Rhinocéros, dans une mise en scène de Jean-Guy Legault, transposé – et actualisé – dans une tour à bureaux, à mi-chemin entre le World Trade Center et le Zoo de Granby. Au TNM, jusqu’au 19 décembre 2007.
Personnage le plus attachant:
Benoît Girard, dans le «rôle du vieux monsieur», tellement un petit rôle que l’on n’a pas cru bon de lui donner un nom.
Place à l’amélioration:
Marc Béland se transformant en rhinocéros. On l’attendait avec impatience, cette transformation de Marc Béland en pachyderme. Un peu décevant pour un comédien de la trempe de Marc Béland.
Place à l’amélioration aussi pour la mise en scène de Legault. Une mise en scène débridée dont on ressent malheureusement un certain essoufflement (l’image du pacemaker dont les piles sont à terre conviendrait à merveille) vers le milieu de la pièce, sauvée de justesse (le pacemaker rechargé à même une batterie de char) par la prestance d’Alain Zouvi.
Coup de coeur:
Ce cher Alain Zouvi! Il vole carrément la vedette à Marc Béland, à un point tel que l’on se demande pourquoi ce n’est pas lui qui est sur les affiches promotionnelles.
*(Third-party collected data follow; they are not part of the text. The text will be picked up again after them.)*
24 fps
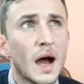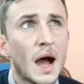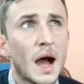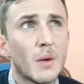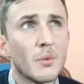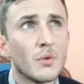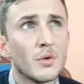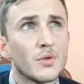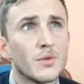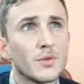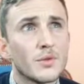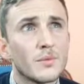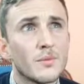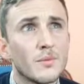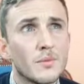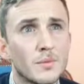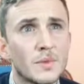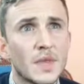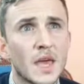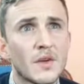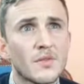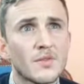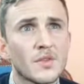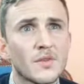I
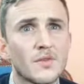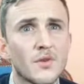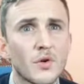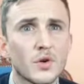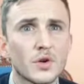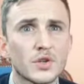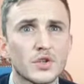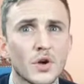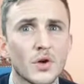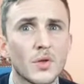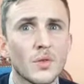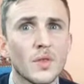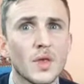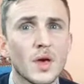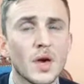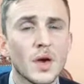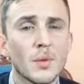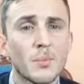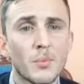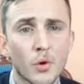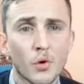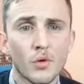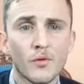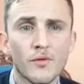would definitely focus on
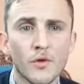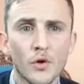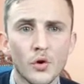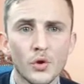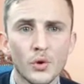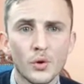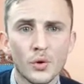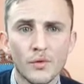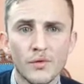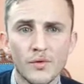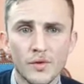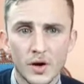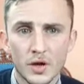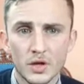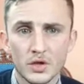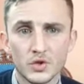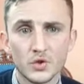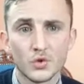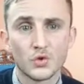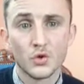the portfolio first.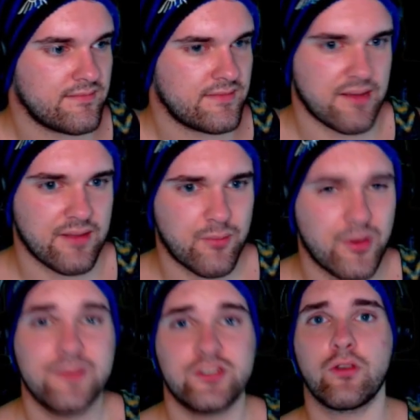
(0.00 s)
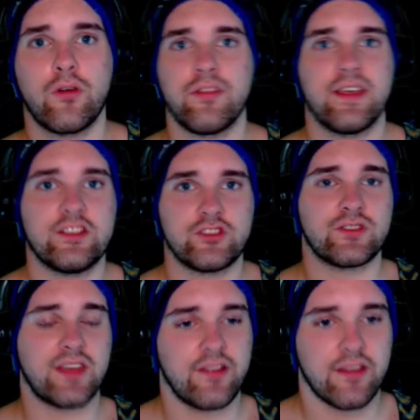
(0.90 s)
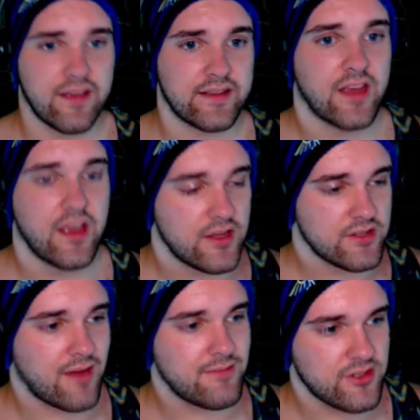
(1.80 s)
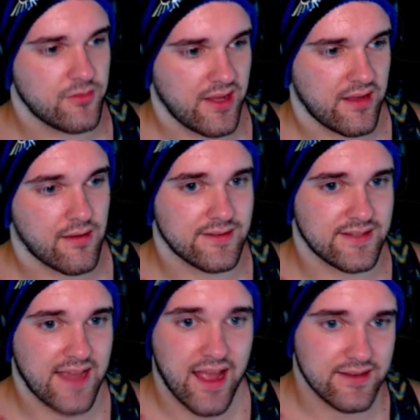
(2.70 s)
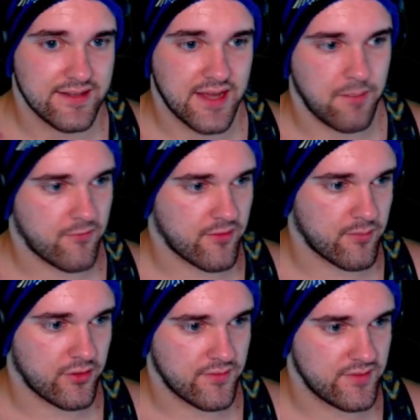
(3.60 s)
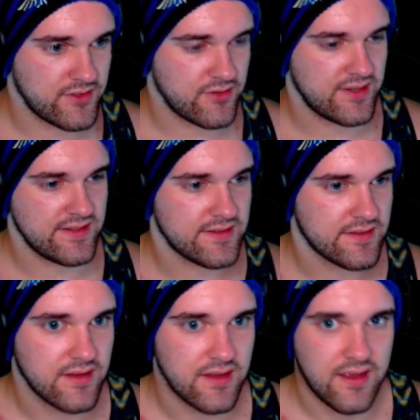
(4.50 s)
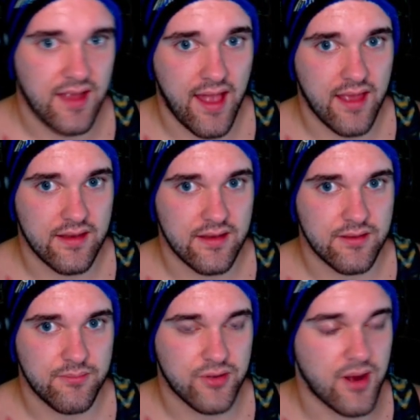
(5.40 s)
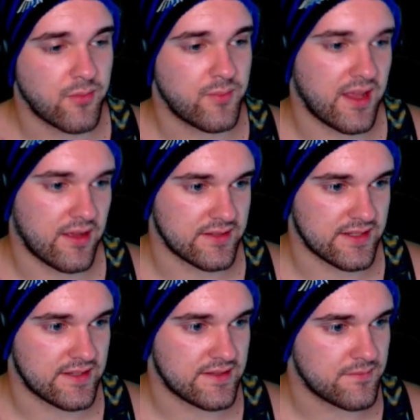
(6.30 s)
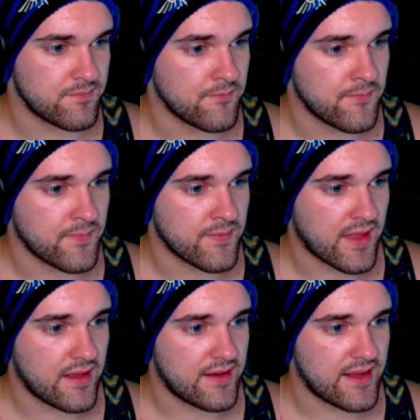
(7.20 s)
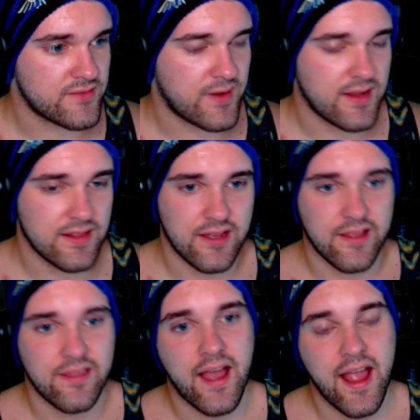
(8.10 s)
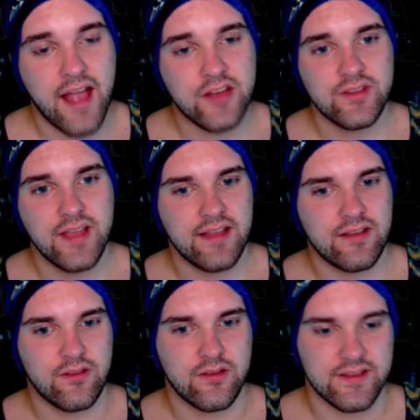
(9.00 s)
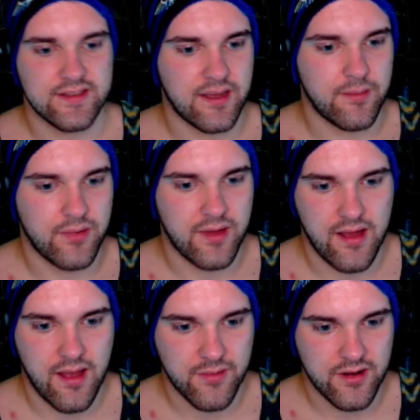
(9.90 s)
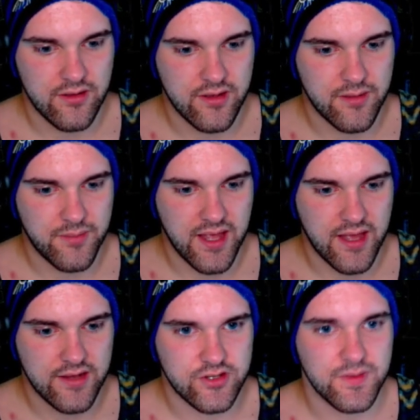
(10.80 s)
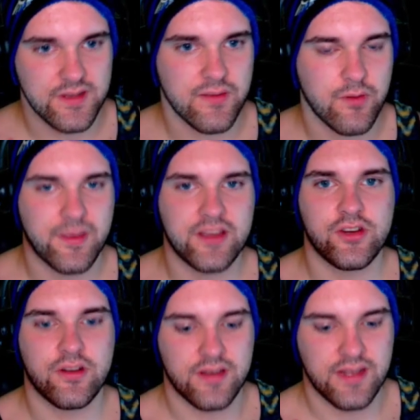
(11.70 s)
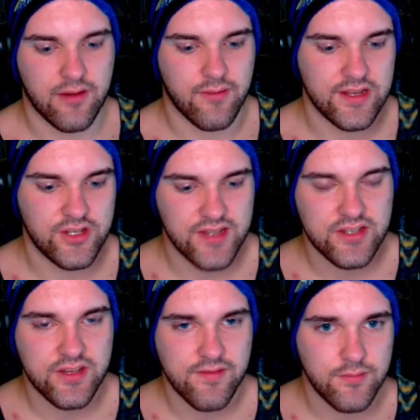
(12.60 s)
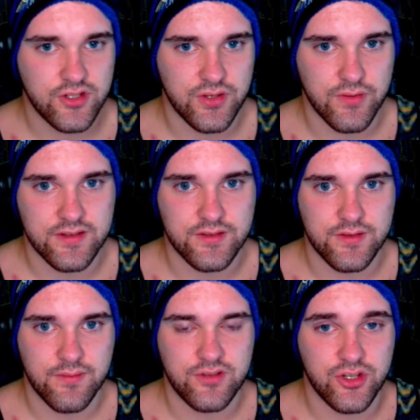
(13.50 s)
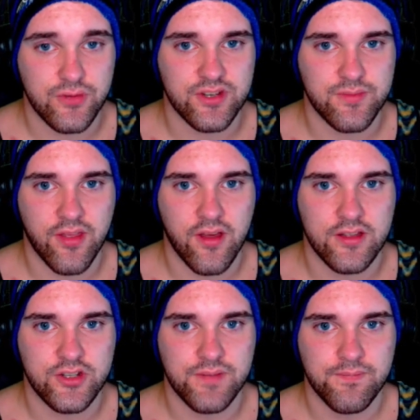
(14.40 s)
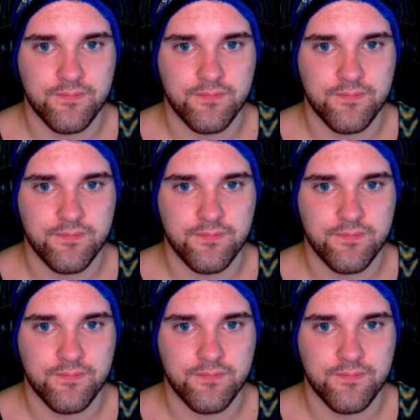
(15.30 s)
yeah, like pretty much her whole thing is just killing things. So I'm assuming attack type for both of these units, and probably LDs. Next one, Lilith. I actually had to look this up. Uh, I'm gonna look it up again just because I want to make sure to get it right. She's actually from Jewish Jewish mythology.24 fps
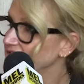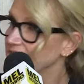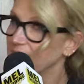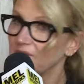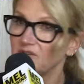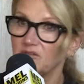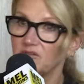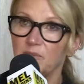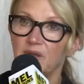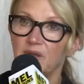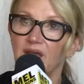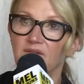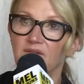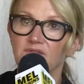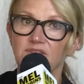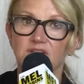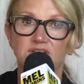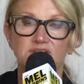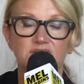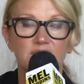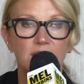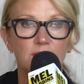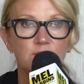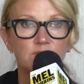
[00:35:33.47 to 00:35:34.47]
She must be having the
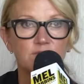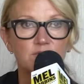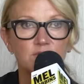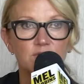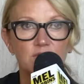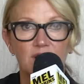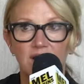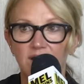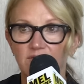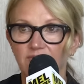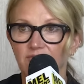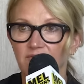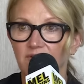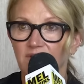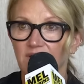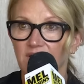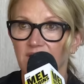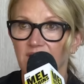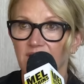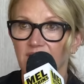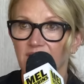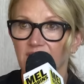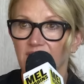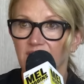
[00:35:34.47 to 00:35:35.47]
time of her life.
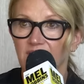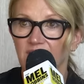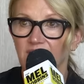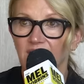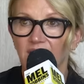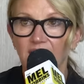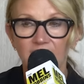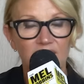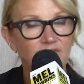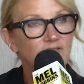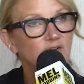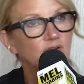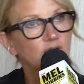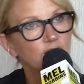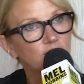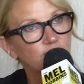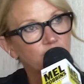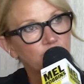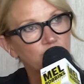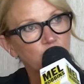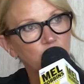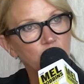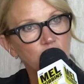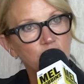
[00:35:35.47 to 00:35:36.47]
I haven't heard
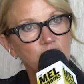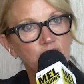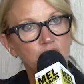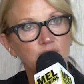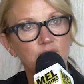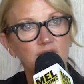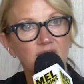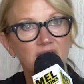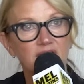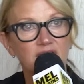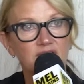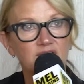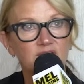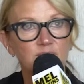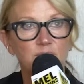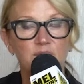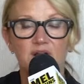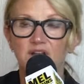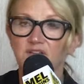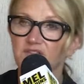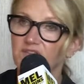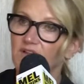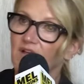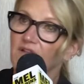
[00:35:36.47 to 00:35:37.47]
from her in 2 days,
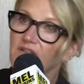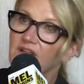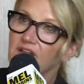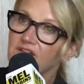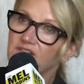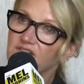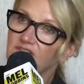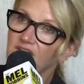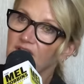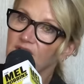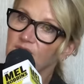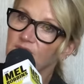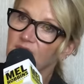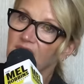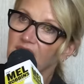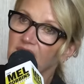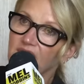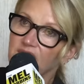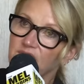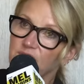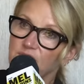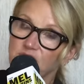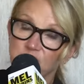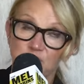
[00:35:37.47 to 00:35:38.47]
but I saw that
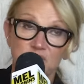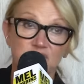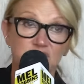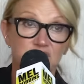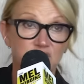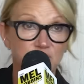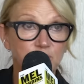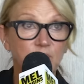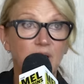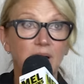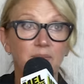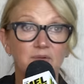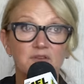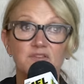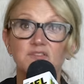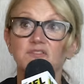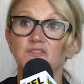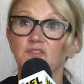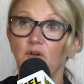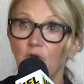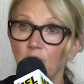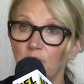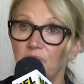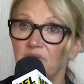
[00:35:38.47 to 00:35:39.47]
sunrise, which means she's probably
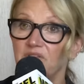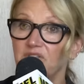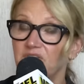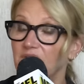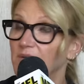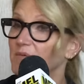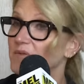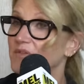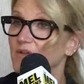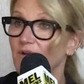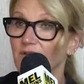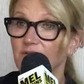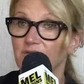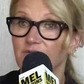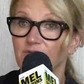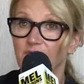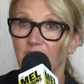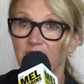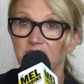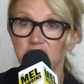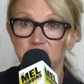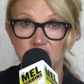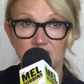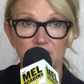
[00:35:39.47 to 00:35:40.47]
so busy with all the
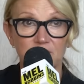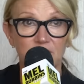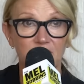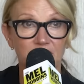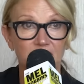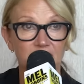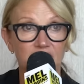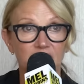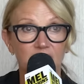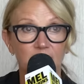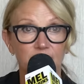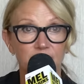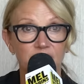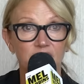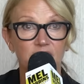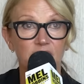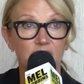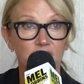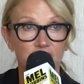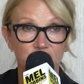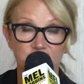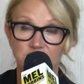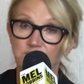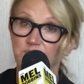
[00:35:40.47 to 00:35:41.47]
friends she made up
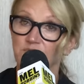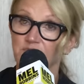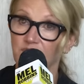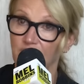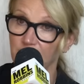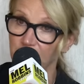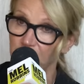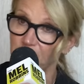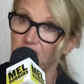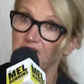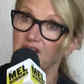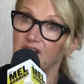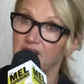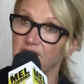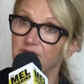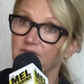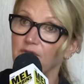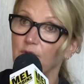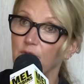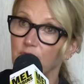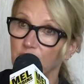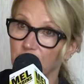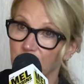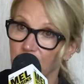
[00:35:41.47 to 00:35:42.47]
there, because she was also taking
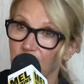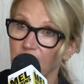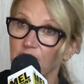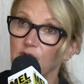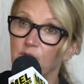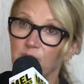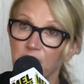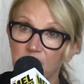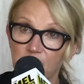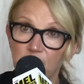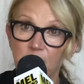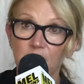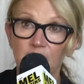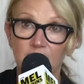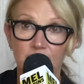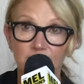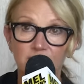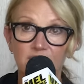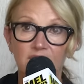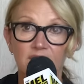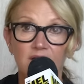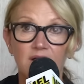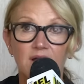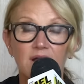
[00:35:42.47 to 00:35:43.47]
photos of other people
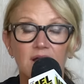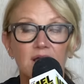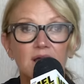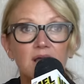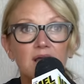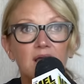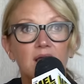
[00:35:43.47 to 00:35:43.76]
up there.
On n’a d’autre choix que d’acquiescer à ce que dit Lorraine Pintal, directrice du TNM: «[…] le monologue final de Bérenger […] est un véritable morceau de bravoure existentielle». Et j’ajouterais: une bravoure existentielle digne d’un orgasme (ça se peut?).
Dernière réplique:
Bérenger qui s’écrie: «Je ne capitulerai jamais!».
Ne pas aller voir:
Si vous êtes hypocondriaque. Vous risquez de passer les prochains jours à avoir peur d’attraper la «rhinocérite»…
Rhinocérite: n.c.f., maladie de l’âme qui se caractérise par une transformation physique de l’individu en un pachyderme. Symptômes: couleur verdâtre, corne s’élevant au-dessus du nez, perte d’identité et consentement volontaire, mais irréfléchi, de se fondre dans la masse.
Si vous avez aimé, nous vous suggérons:
Ikea. Quelques heures de magasinage dans le magasin suédois – qui soustraite depuis peu en Chine –, vous permettront de dénicher plusieurs accessoires du décor de la pièce. Juste si vous y tenez.
La pièce Théâtre extrême, si elle reprend l’affiche. Présentée l’été dernier au Théâtre d’Aujourd’hui, cette pièce présente la première course à la chefferie du nouveau Parti Populaire du Québec. Écrite et mise en scène par Jean-Guy Legault, elle lui valut tous les honneurs. Mon coup de cœur de l’été.